CommentI'm not terrible certain I know what you are trying to do here. The question is not clear. Maybe if I give an example of how to use the formula, it make clear what the formula does. Below is a diagram. Label the ends of the circle's radii as A and B. Label the center of the circle as O.
The sector of the circle is AOB. The area is that which is inside AOB. The formula you have quoted is for the region inside AOB. The n should be a pi. They look very much alike.

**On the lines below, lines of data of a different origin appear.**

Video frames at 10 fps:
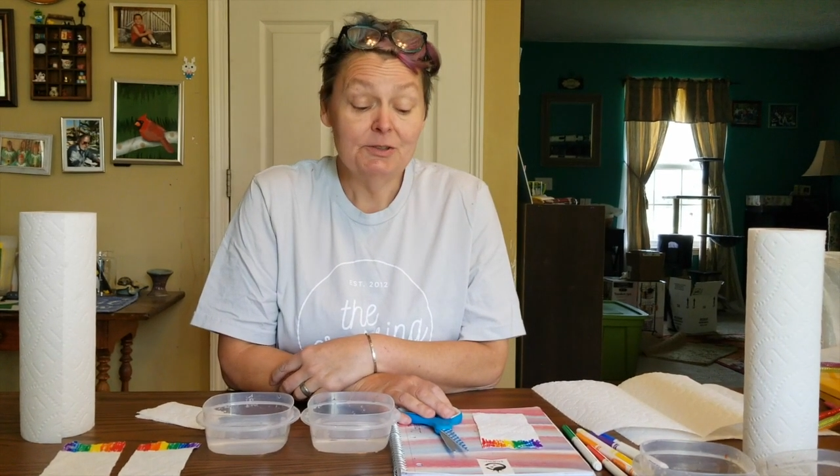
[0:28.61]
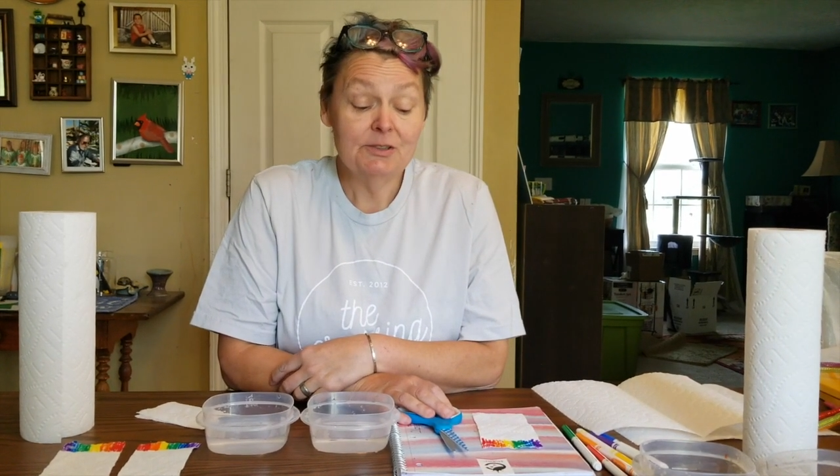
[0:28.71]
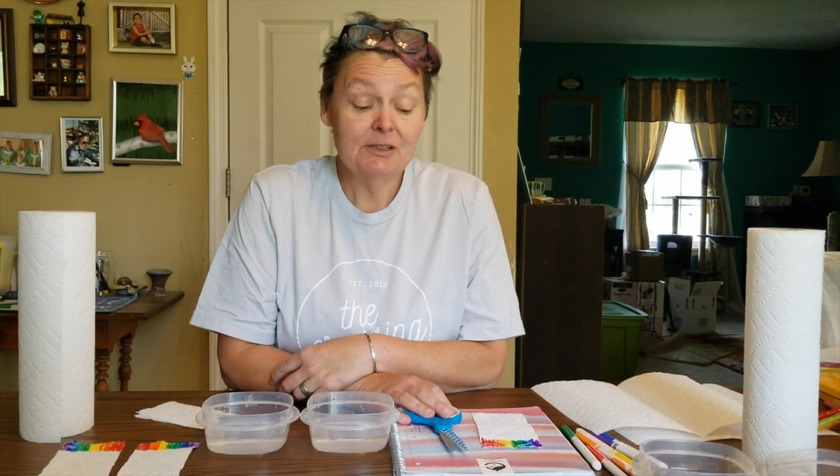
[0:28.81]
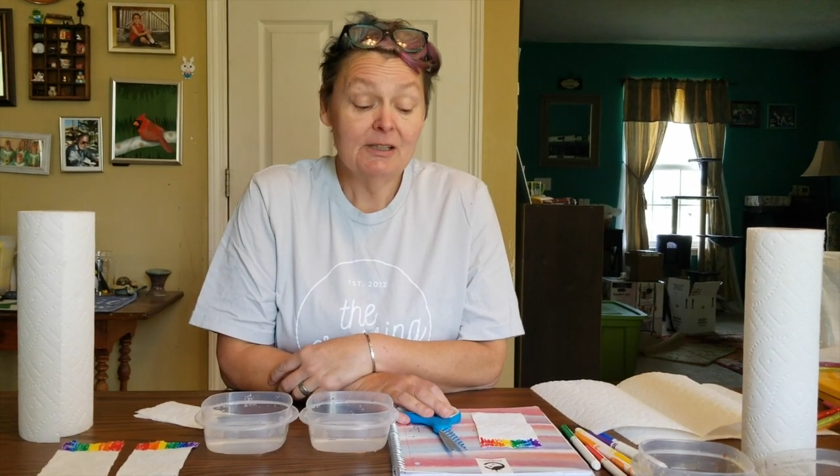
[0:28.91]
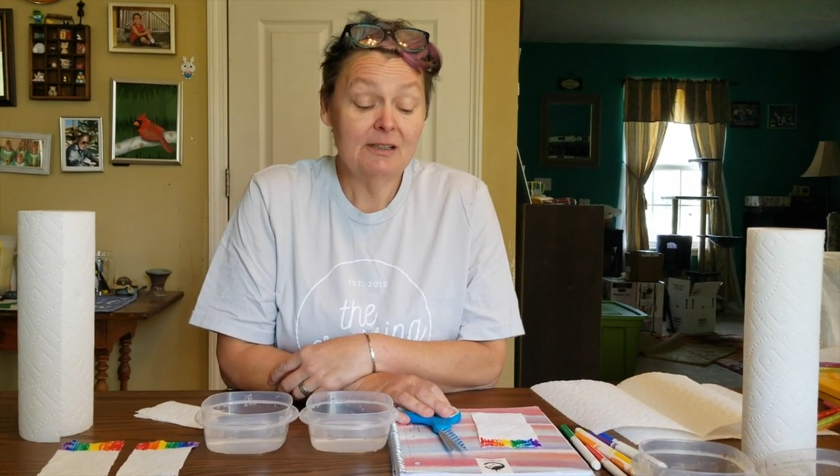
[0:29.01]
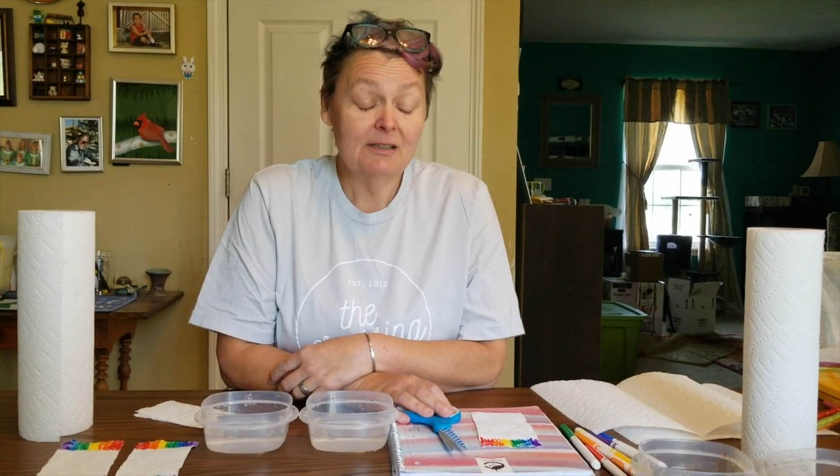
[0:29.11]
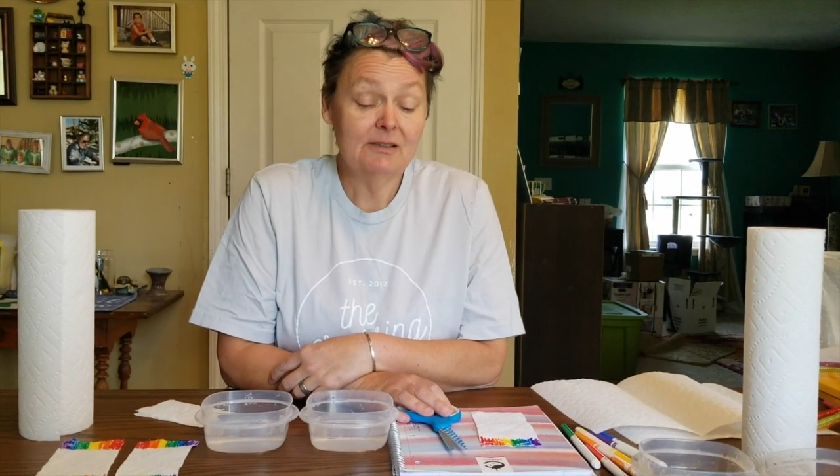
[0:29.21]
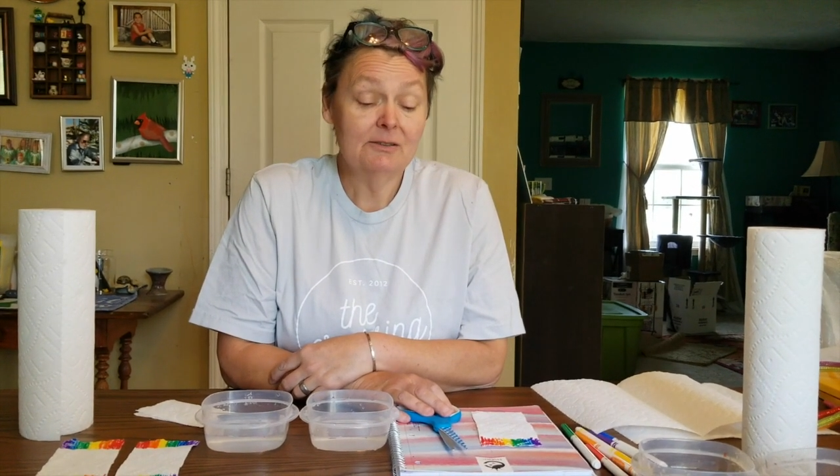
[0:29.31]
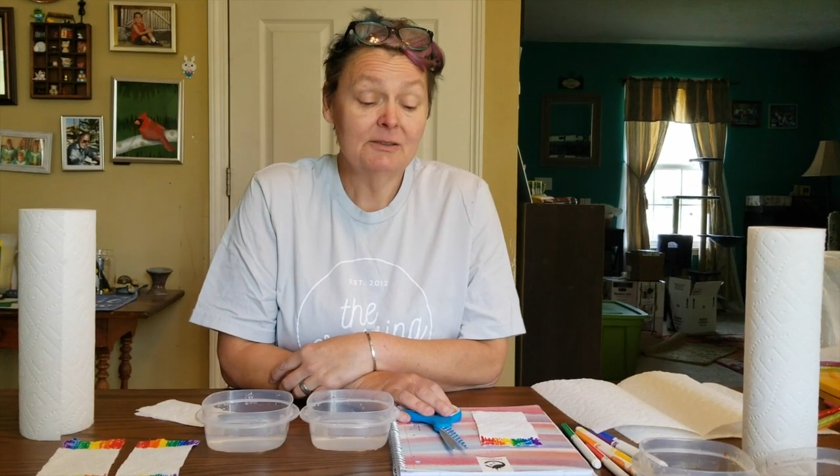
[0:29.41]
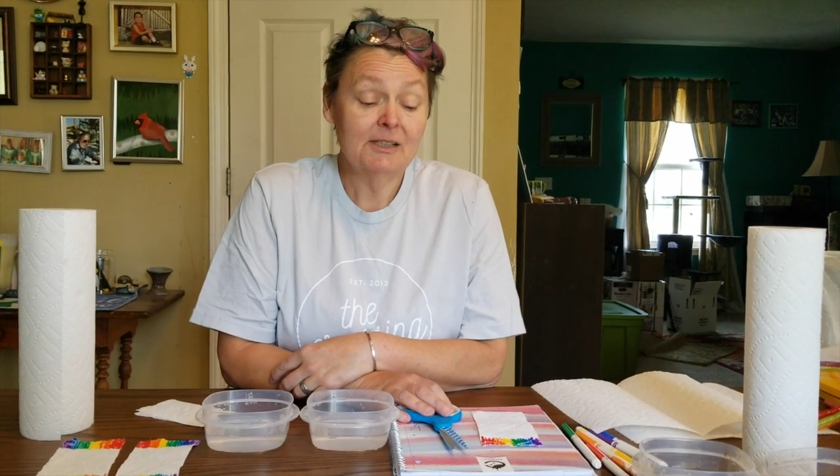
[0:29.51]
So
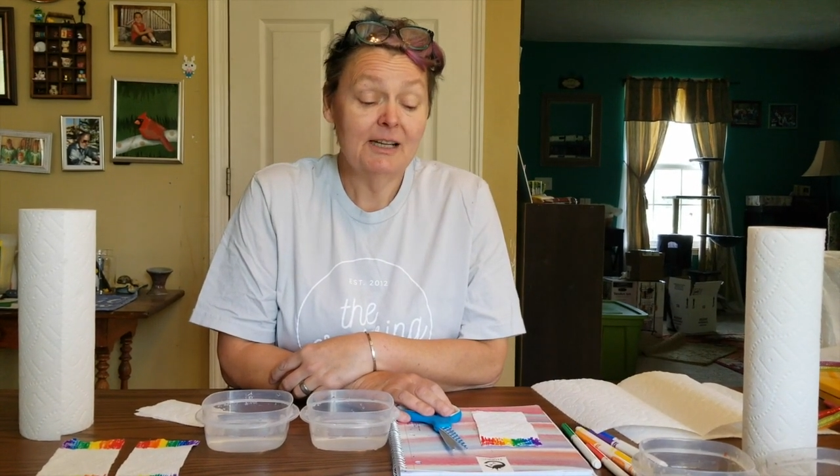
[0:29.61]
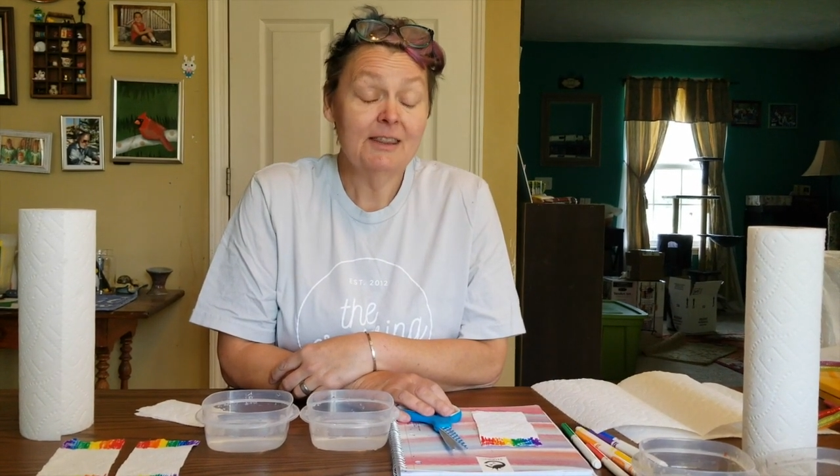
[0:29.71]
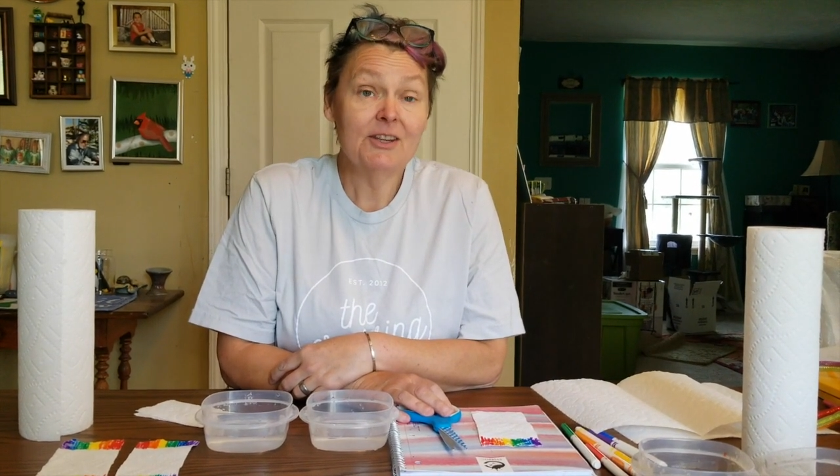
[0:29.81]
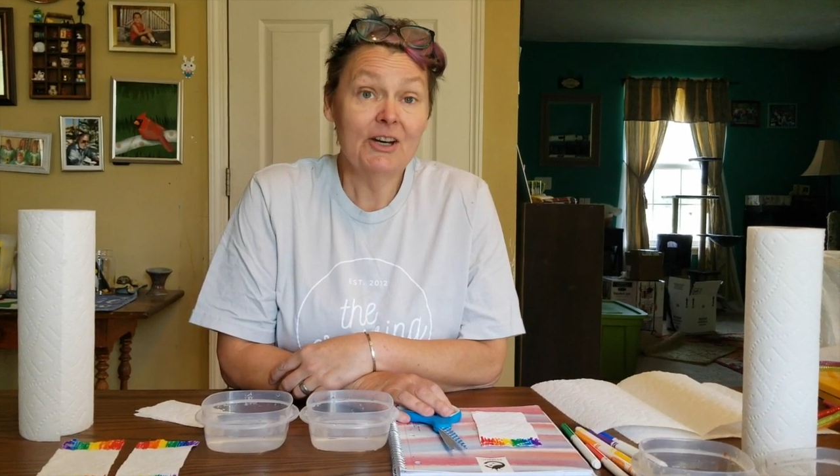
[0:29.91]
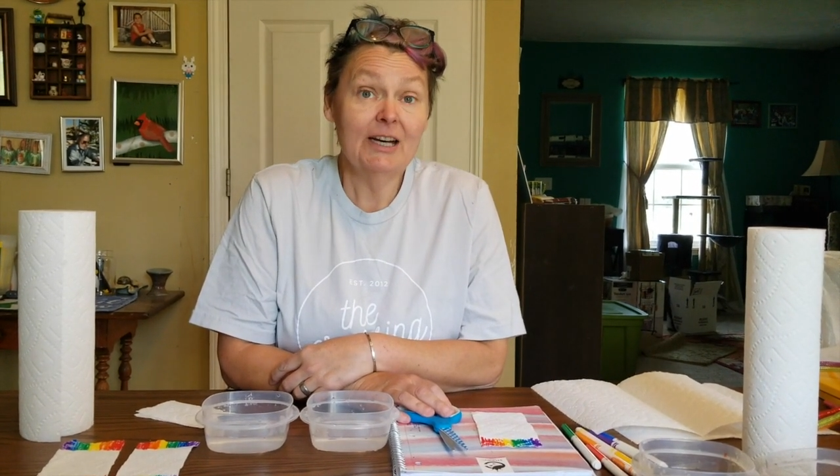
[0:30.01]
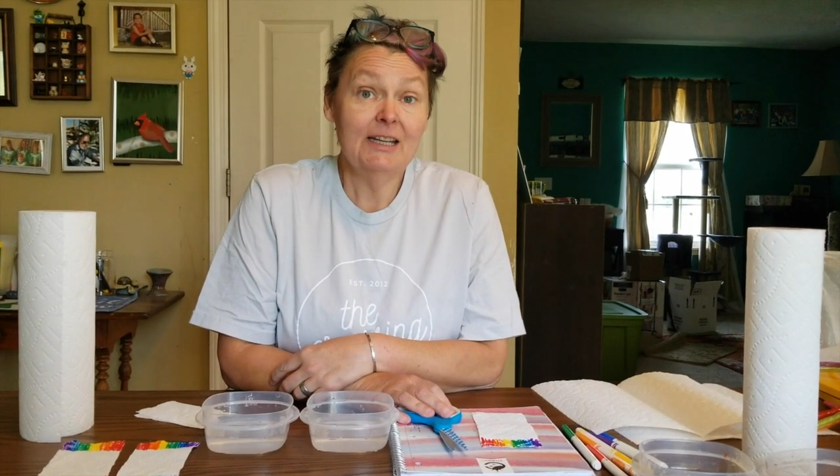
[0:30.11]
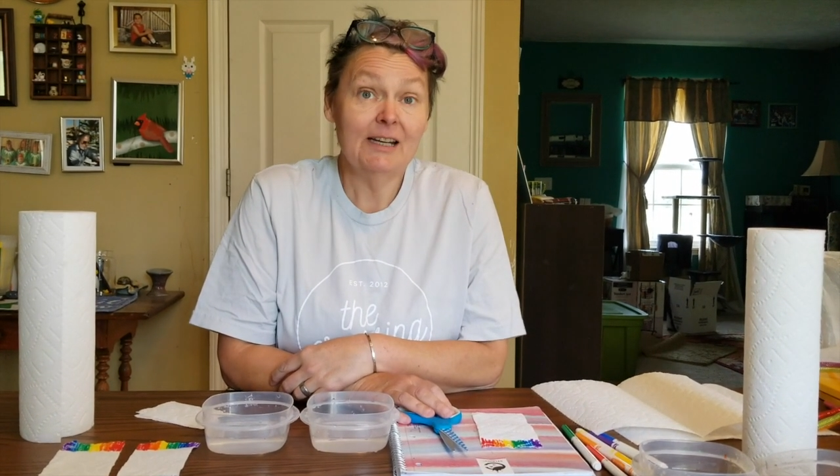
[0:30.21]
I thought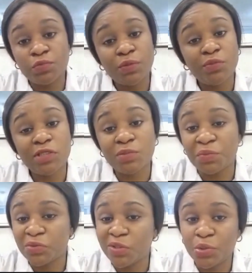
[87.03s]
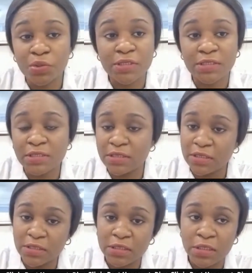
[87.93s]
Most people don't notice
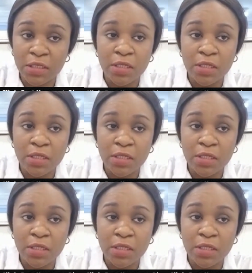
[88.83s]
this,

The s should be an angle in degrees. It is angle <AOB. Let us see how the area can be found
Suppose the
Givens are
π = 3.14
S = 150°
r = OA = 10
What is the Area of such a sector?
Area = π r² s/360
Area = π 10² 150/360
Area = π 100 * 150 / 360
Area = π 15000 / 360
Area = π 41.667 Sometimes this is the answer, and sometimes they want a decimal amount
Area = 3,14 * 41.667
Area = 130.8997 is the decimal amount.
The area of a circle = π r² = 100 * π
The decimal amount of the Area of the circle = 100 * 3.14 = 314
Notice that the area of the circle is bigger than the sector. Isn't that the way it should be?
So what do you need to find the area of a sector? You need
1. The radius.
2. Pi
3. The measurement of the central angle.